Nieuport-Delâge Ni-D 29C.1, s/n 12002, right front quarter view.

After the United States entered the War, Baer was transferred to the 103rd Aero Squadron, American Expeditionary Forces, and commissioned as a 1st Lieutenant with a date of rank retroactive to 5 November 1917. At that time, the 103rd was under the command of Major William Thaw II, and was operating near La Cheppe, France, flying the SPAD S.VII C.1 chasseur.

SPAD S.XIII C.1 S7714 of the 103rd Aero Squadron, France, 1918. The pilot is Captain Robert Soubiran, the squadron’s commanding officer. (U.S. Air Force)

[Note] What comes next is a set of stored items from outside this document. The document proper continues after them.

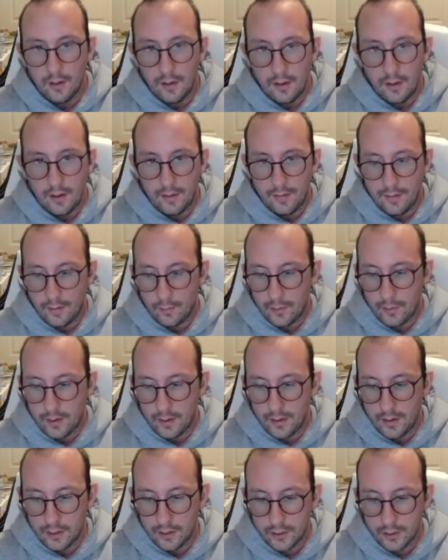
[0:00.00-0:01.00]
and then we
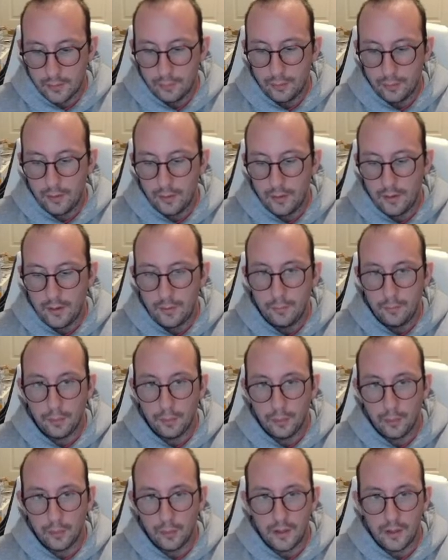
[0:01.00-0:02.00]
can actually put
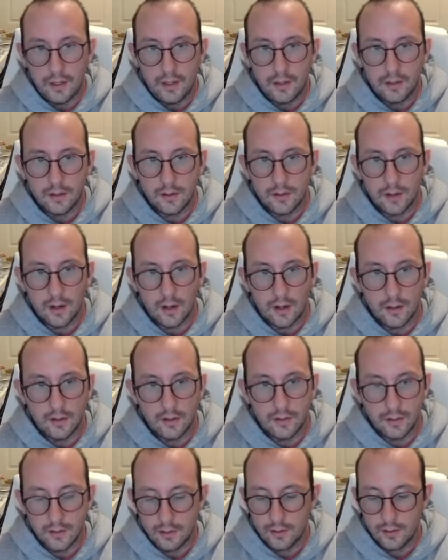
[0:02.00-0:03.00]
employee
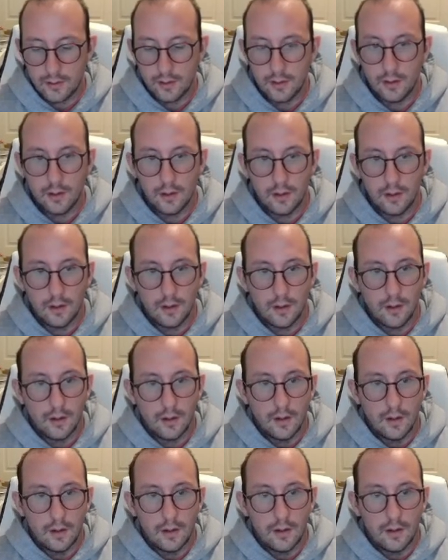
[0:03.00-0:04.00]
dot
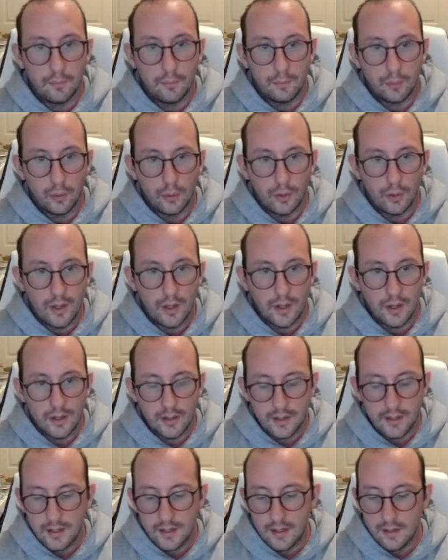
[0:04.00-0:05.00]
employee I
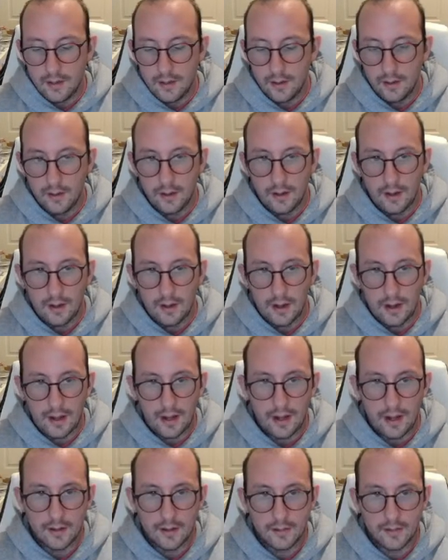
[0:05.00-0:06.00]
D
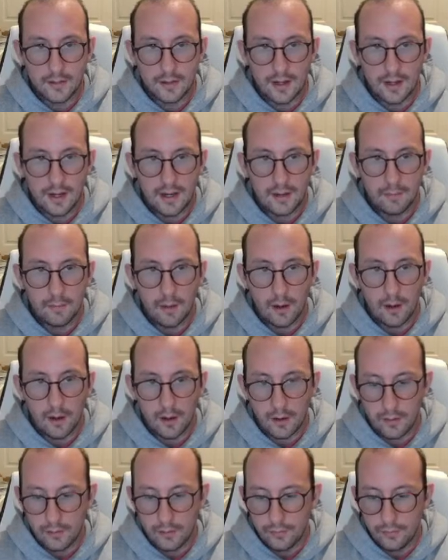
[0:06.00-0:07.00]
as name
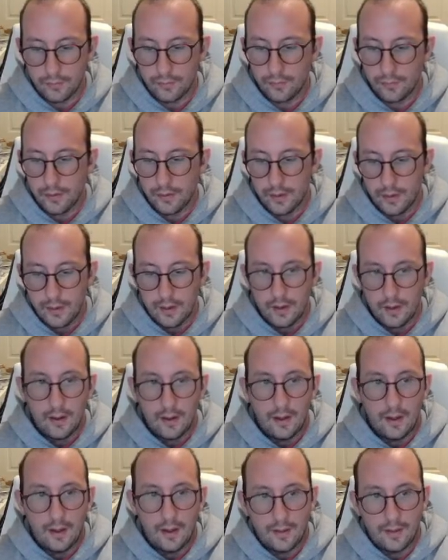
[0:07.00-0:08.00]
of,
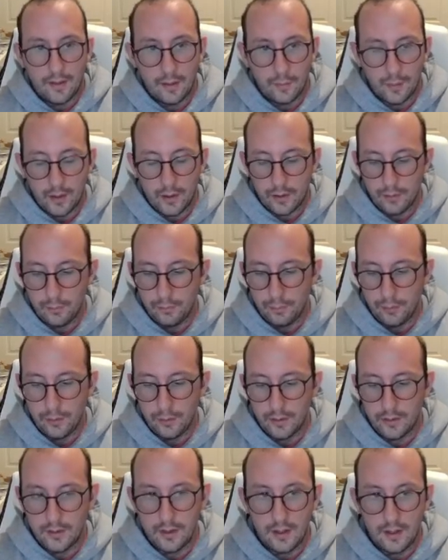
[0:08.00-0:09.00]
and then we can
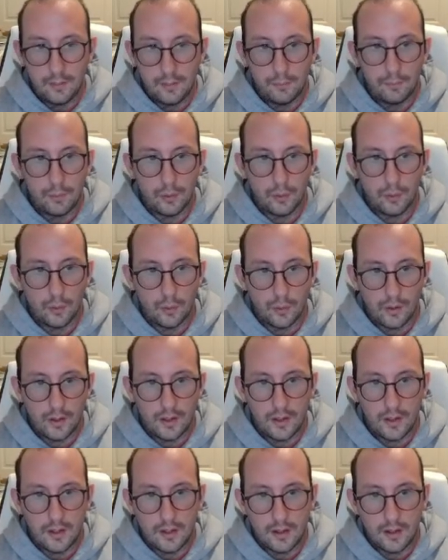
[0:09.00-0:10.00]
put the
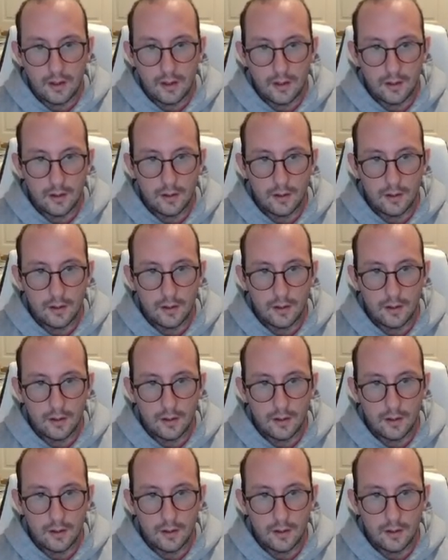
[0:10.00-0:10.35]
employeeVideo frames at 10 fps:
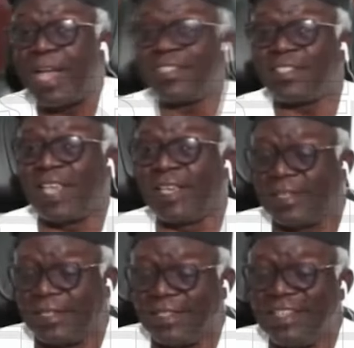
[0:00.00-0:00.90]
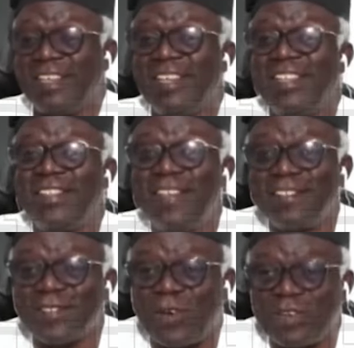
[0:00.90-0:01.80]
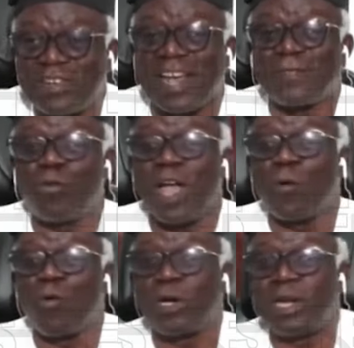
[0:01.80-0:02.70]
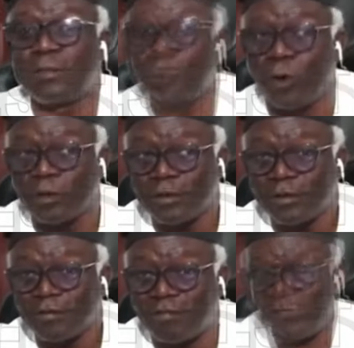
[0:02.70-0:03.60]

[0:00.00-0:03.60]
by saying these contracts were awarded to us.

Lieutenant Baer is officially credited by the United States Air Force with 7.75 enemy airplanes shot down between 11 March and 22 May 1918, ² and he claimed an additional 7. (Credit for two airplanes was shared with four other pilots.) After shooting down his eighth enemy airplane on 22 May 1918, Baer and his SPAD S.XIII C.1 were also shot down. He was seriously injured and was captured by the enemy near Armentières and held as a Prisoner of War. At one point, Baer was able to escape for several days before being recaptured.

For his service in World War I, 1st Lieutenant Paul Frank Baer was awarded the United States’ Distinguished Service Cross with one oak leaf cluster (a second award). He was appointed Chevalier de la Légion d’honneur by Raymond Poincaré, the President of France. He was also awarded the Croix de Guerre with seven palms.

SPAD S.XIII C.1 at Air Service Production Center No. 2, Romorantin Aerodrome, France, 1918. (U.S. Air Force)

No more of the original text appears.